In conclusion, the psychoanalytic theories of Klein, Fairbairn, and Kernberg provide a coherent framework for understanding how early paranoid anxieties and the internalization of hostile and persecutory figures can lead to the development of paranoid disorder, paranoid psychosis, or "paranoia vera."

These ideas emphasize that when the internal enemies’ group dominates the inner world—due to failures to integrate fragmented aspects of the self—chronic distrust and persecutory ideas may arise, which characterize the pathology seen in these conditions.

References to psychoanalytic approaches

Klein, M. (1946). Notes on some schizoid mechanisms. In The Selected Melanie Klein (pp. 157–181). Hogarth Press.

Fairbairn, W. R. D. (1952). Psychoanalytic Studies of the Personality. Tavistock Publications.

Kernberg, O. F. (1975). Borderline Conditions and Pathological Narcissism. Jason Aronson.

Kernberg, O. F. (2014). The Treatment of Patients with Borderline Personality Organization: Contemporary Developments. Routledge.

Porcerelli, J. H., & Blatt, S. J. (2011). Object relations and defense mechanisms in personality disorders: Internal representations and their clinical implications. In S. K. Huprich (Ed.), Advances in the Assessment of Object Relations in the 1990s (pp. 317–343). Lawrence Erlbaum Associates.

However, we note that the article does take an integrative approach by combining the clinical and diagnostic framework of DSM-5-TR with psychoanalytic theories and self-model-based approaches. It attempts to bridge theories that focus on symptoms and diagnostic criteria with approaches that emphasize internal dynamics, personal development, and the relationships between internal representations (such as the board group and the internalized enemies’ group).

Finally, we note that the above article has a number of weaknesses that include potential tensions or contradictions:

Separation versus integration of approaches:

On the one hand, the DSM approach focuses on clear diagnostic definitions (e.g., the absence of other psychotic symptoms), and on the other hand, the integrative model attempts to explain the disorder as a result of a dynamic imbalance between internal components – which may be perceived as a blindness to the separation between symptoms and internal mechanisms.

Thus, there is a conflict between the categorical approach of the DSM and the dynamic and personal explanation presented in the self model.

Biological versus psychological assumptions:

The article presents both biological factors (such as innate sensitivity to the threat channel) and psychological-developmental factors (such as the internalization of significant figures and the creation of an internalized enemies’ group). This leads to tension as different approaches may emphasize different factors as primary drivers – which can sometimes create conflict in theory if a unified explanation is required.

Addressing normal appearance outside of the psychotic context: According to the DSM-5-TR, people with paranoid disorder typically function normally outside of the context of delusions.

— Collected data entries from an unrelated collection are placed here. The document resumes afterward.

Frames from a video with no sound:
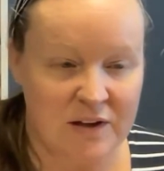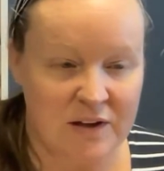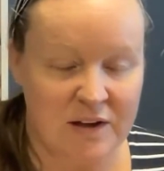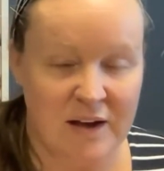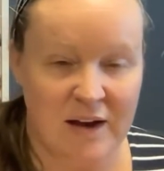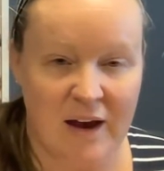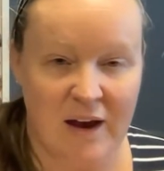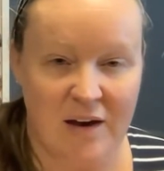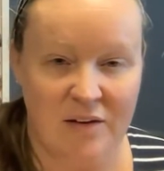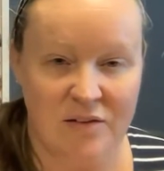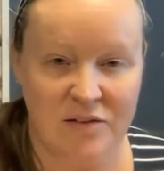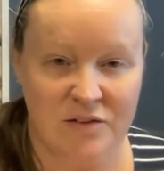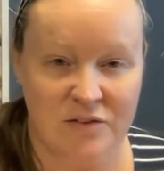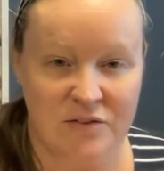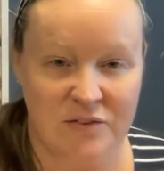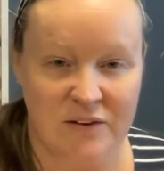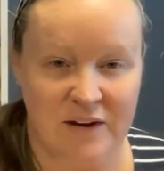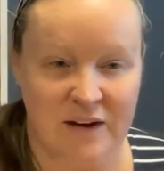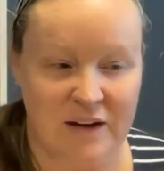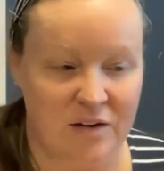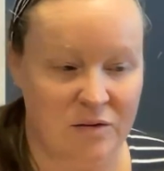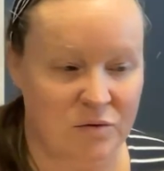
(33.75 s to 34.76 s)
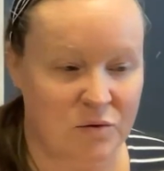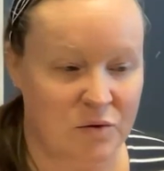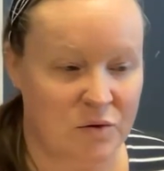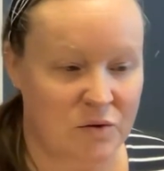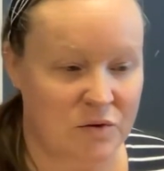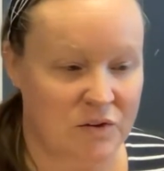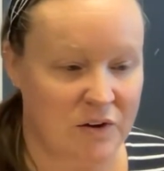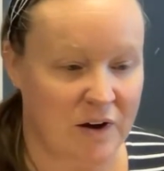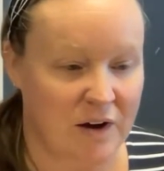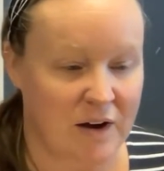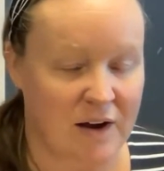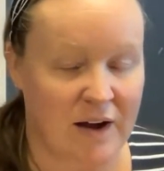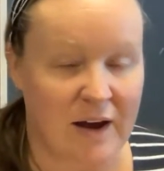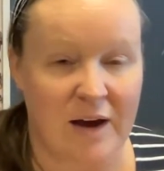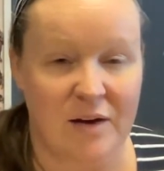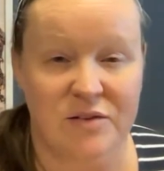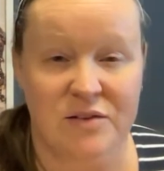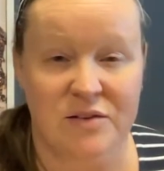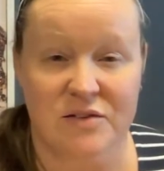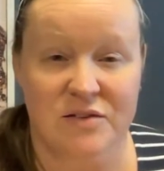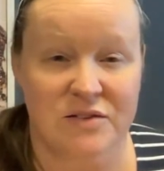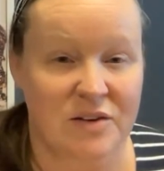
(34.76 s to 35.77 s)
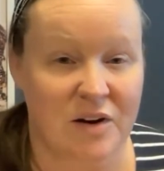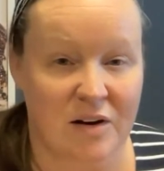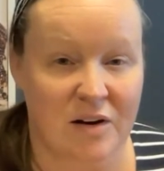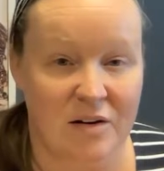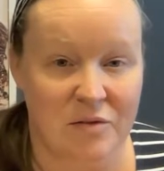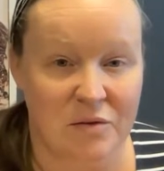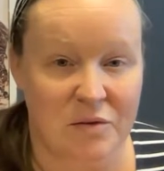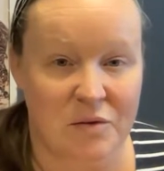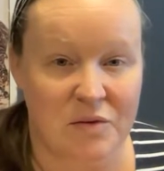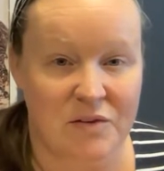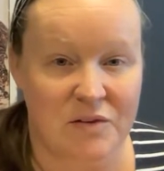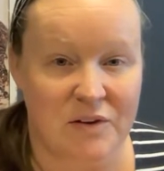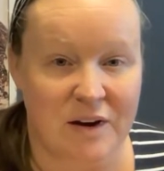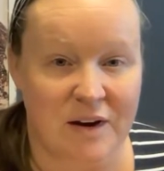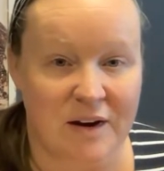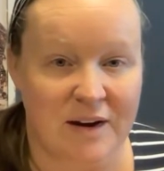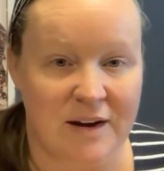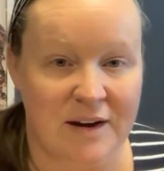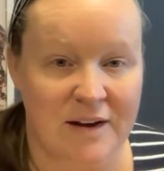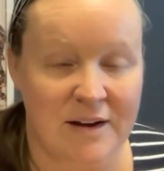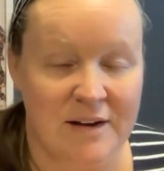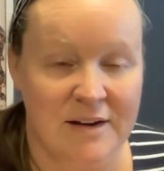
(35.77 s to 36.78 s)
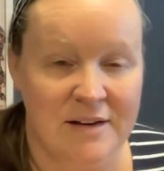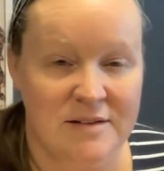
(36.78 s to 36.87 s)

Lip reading: how to feed a raw diet, how to start a raw diet,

In contrast, the integrative model describes a dynamic internal system in which each part (such as the internalized enemy group or the board of directors) influences worldview and emotional response in an ongoing manner—which may raise the question of how “normal” functioning can be combined with a transparent and fixed internal system that leads to hostile interpretations.

In conclusion, although the article aims to integrate and expand the understanding of paranoid disorder, it can be seen as a theoretical tension between the approaches – mainly between the symptomatic clinical explanation of the DSM and the deep-psychodynamic explanation that attempts to integrate biological, personality, and developmental factors.

These tensions are not necessarily an "error" but rather reflect the difficulty of integrating different theoretical approaches into a single unified framework, and constitute a challenge in the research and understanding of complex mental disorders.